-- Input material follows --
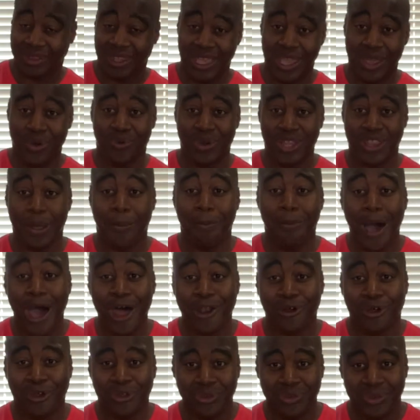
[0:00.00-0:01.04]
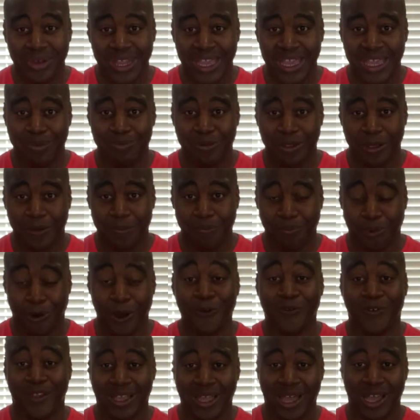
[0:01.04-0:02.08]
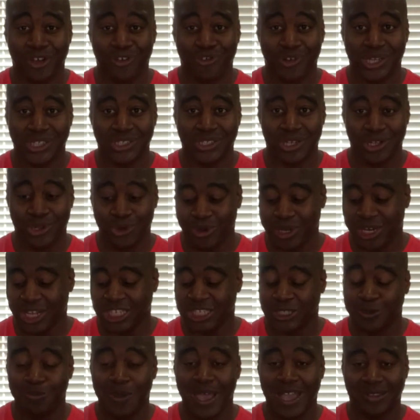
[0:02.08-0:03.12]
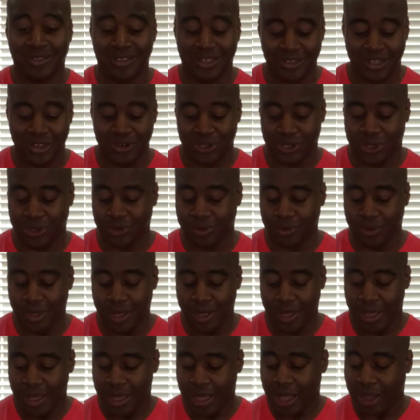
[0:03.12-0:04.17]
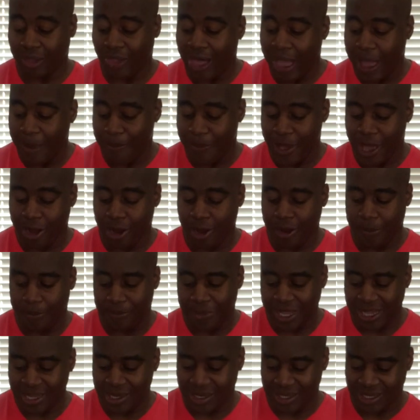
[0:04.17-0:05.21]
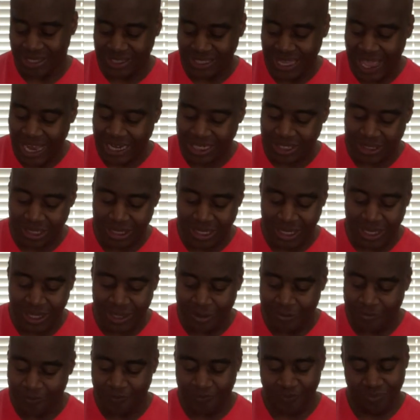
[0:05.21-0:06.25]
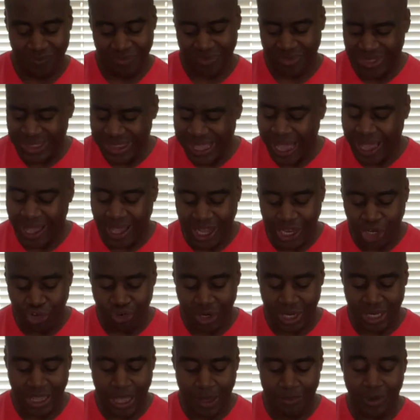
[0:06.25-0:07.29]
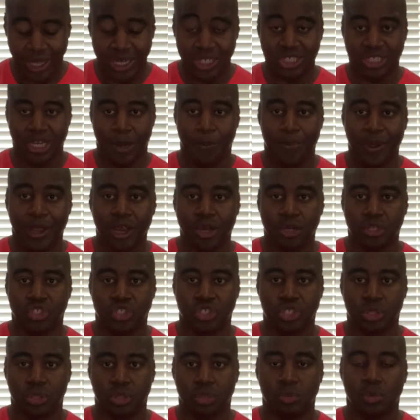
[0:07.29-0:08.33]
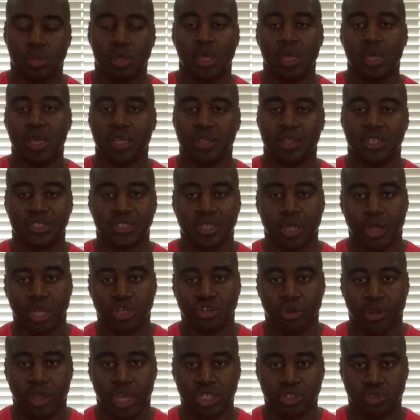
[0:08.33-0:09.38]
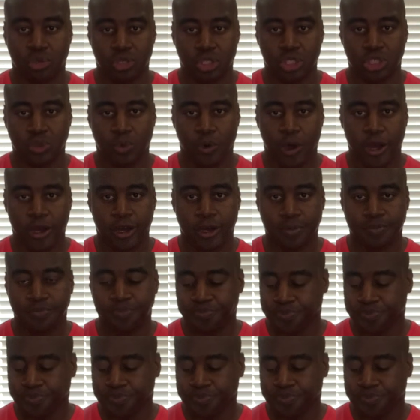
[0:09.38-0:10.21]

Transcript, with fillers: And with a bottle named Perfect Hydration, you would expect it to do a lot better, but it's actually not hydrating that much compared to this electrolyzed reduced water.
-- Input material concluded --
*Aim of the exercise:* Set the entries down exactly, but not the pictures.

*Task result:*
[0:00.00-0:01.04]
[0:01.04-0:02.08]
[0:02.08-0:03.12]
[0:03.12-0:04.17]
[0:04.17-0:05.21]
[0:05.21-0:06.25]
[0:06.25-0:07.29]
[0:07.29-0:08.33]
[0:08.33-0:09.38]
[0:09.38-0:10.21]

Transcript, with fillers: And with a bottle named Perfect Hydration, you would expect it to do a lot better, but it's actually not hydrating that much compared to this electrolyzed reduced water.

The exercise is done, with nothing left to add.